Today the most visible strength of The Church of Jesus Christ of Latter-day Saints is the unselfish service and sacrifice of its members. Prior to the rededication of one of our temples, a Christian minister asked President Gordon B. Hinckley why it did not contain any representation of the cross, the most common symbol of the Christian faith. President Hinckley replied that the symbols of our Christian faith are “the lives of our people.”5 Truly, our lives of service and sacrifice are the most appropriate expressions of our commitment to serve the Master and our fellowmen.
Perhaps the most familiar and most important examples of unselfish service and sacrifice are performed in our families. Mothers devote themselves to the bearing and nurturing of their children. Husbands give themselves to supporting their wives and children. The sacrifices involved in the eternally important service to our families are too numerous to mention and too familiar to need mention.
I believe that Latter-day Saints who give unselfish service and sacrifice in worshipful imitation of our Savior adhere to eternal values to a greater extent than any other group of people. Latter-day Saints look on their sacrifices of time and means as a part of their schooling and qualifying for eternity. This is a truth revealed in the Lectures on Faith, which teach that “a religion that does not require the sacrifice of all things never has power sufficient to produce the faith necessary unto life and salvation. … It [is] through this sacrifice, and this only, that God has ordained that men should enjoy eternal life.”

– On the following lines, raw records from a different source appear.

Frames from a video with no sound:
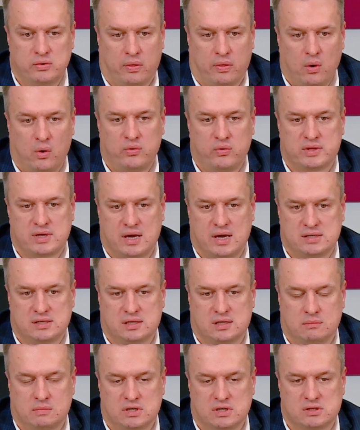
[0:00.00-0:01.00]
those
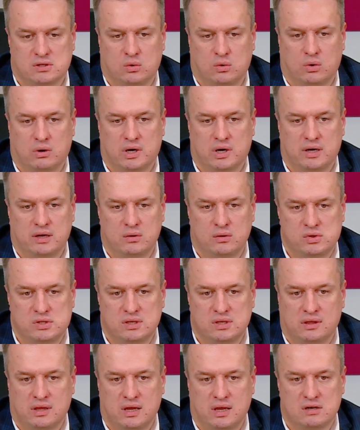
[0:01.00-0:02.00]
customers who are
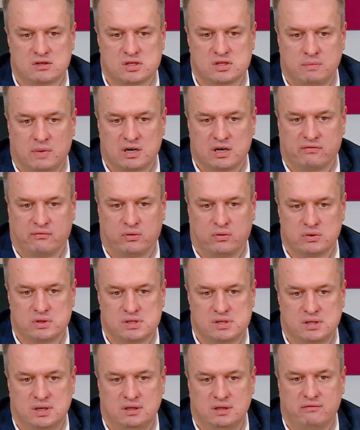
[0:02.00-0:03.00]
using their
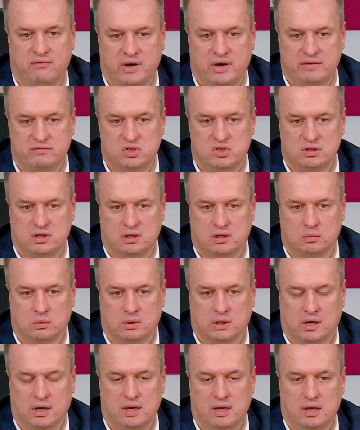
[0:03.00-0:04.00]
smartphones in 5G
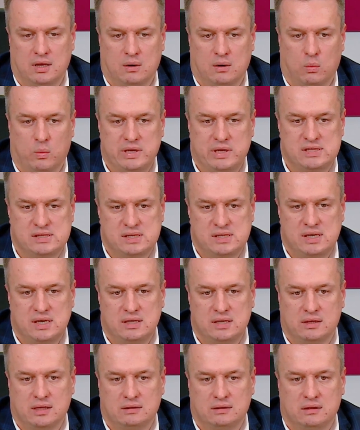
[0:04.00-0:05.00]
network, we
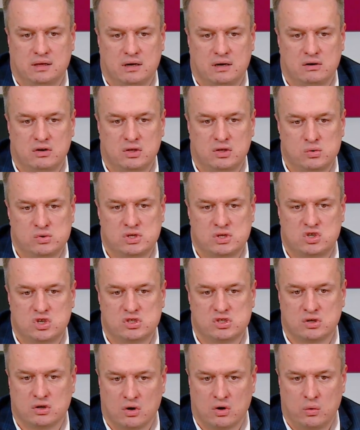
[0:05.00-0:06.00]
see that their usage
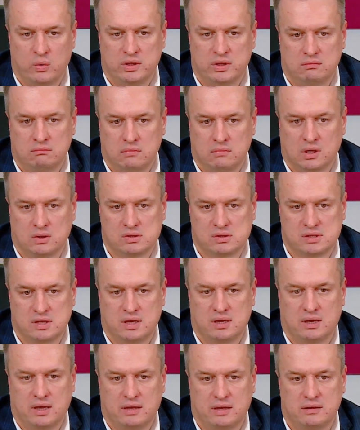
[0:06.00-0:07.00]
is growing because
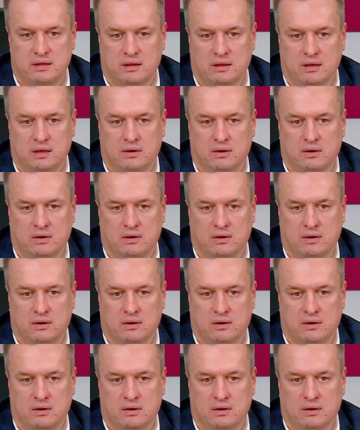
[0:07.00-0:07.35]
they get in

The other day at the archives Elder Low talked about Brother Oaks talk on sacrifice. This is a beautiful talk with I would encourage all to read.

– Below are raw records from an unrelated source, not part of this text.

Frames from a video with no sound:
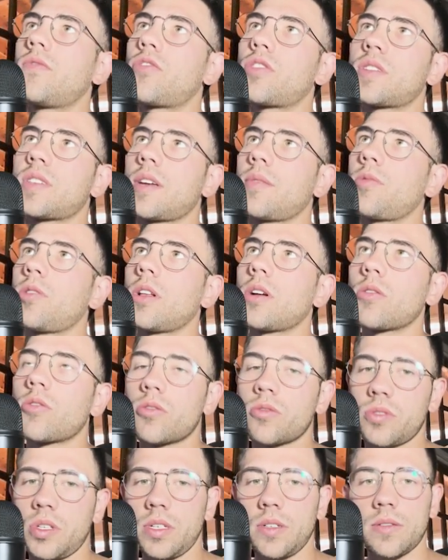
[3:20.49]
For example, a
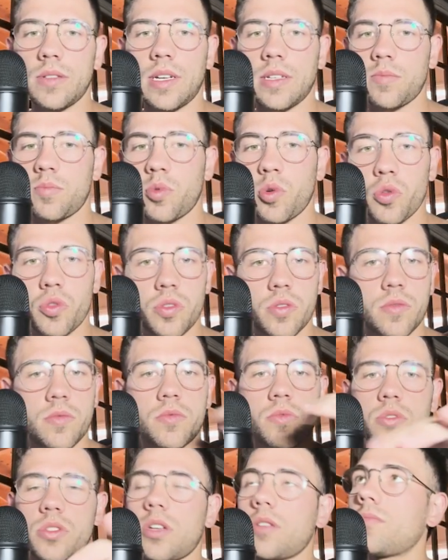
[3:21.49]
Goroutine that puts
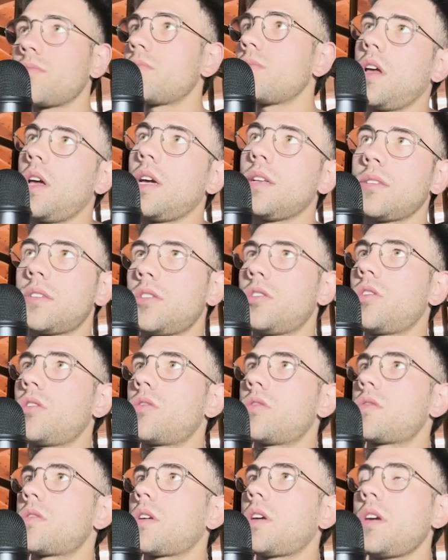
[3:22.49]
some
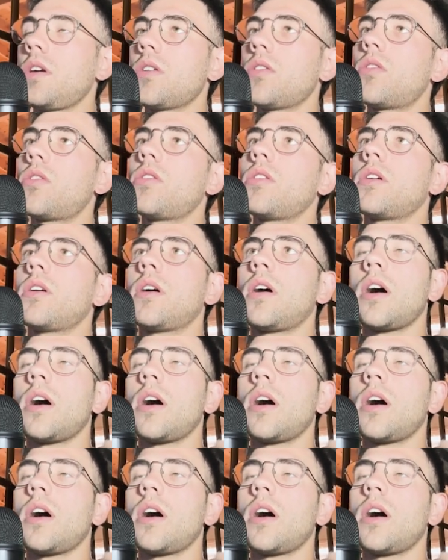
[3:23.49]
integers here,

It is not easy to be away from family and friends. My Daughter Leslie is very sick today with an infection. I am grateful for her righteous husband and the blessing he gave her. I would be at her house helping her if I was home but I am not. I have to leave her in Gods hands. Those are the best hands a daughter could be in. I know Heavenly Father can take better care of her than I can. I consider this to be a great blessing. I have also had to put my dad in the hands of Heavenly Father. I love my dad and miss him greatly.
I always go and read Neal a Maxwell when I need comfort. Here are a few of his comforting words:
"No pain that we suffer, no trial that we experience is waste; it ministers to our education the development of such qualities as patience, faith, fortitude and humility. All we suffer and all we endure patiently, builds up our character, purifies our hearts and expands our soul, and make us tender and charitable and more worthy to be a child of God.
God, as a loving Father will stretch our souls at times. He is never surprised by developments within our lives. This estate is to be a learning and test experience. If it is fair, it is not a true trial. With irony and injustice, the experience may not stretch us or lift us sufficiently. The absence of major tribulation can ironically product the trial of tranquility with its very grave risk of careless ease.
One day we will praise God for taking us near to our limits - as He did His Only Begotten in Gethsemane and Calvary. In retrospect, we will even see that out most trying years here will often have been our best years, producing large tree rings on our should of gethsemane's grow."
I LOVE THESE REMARKS AND READ THEM OFTEN. THE REMARKS HELP TO GROUND ME IN THE GOSPEL. I READ THEM WHEN I FEEL DOWN AND THEY HELP ME HAVE A BETTER UNDERSTANDING OF THE GOSPEL.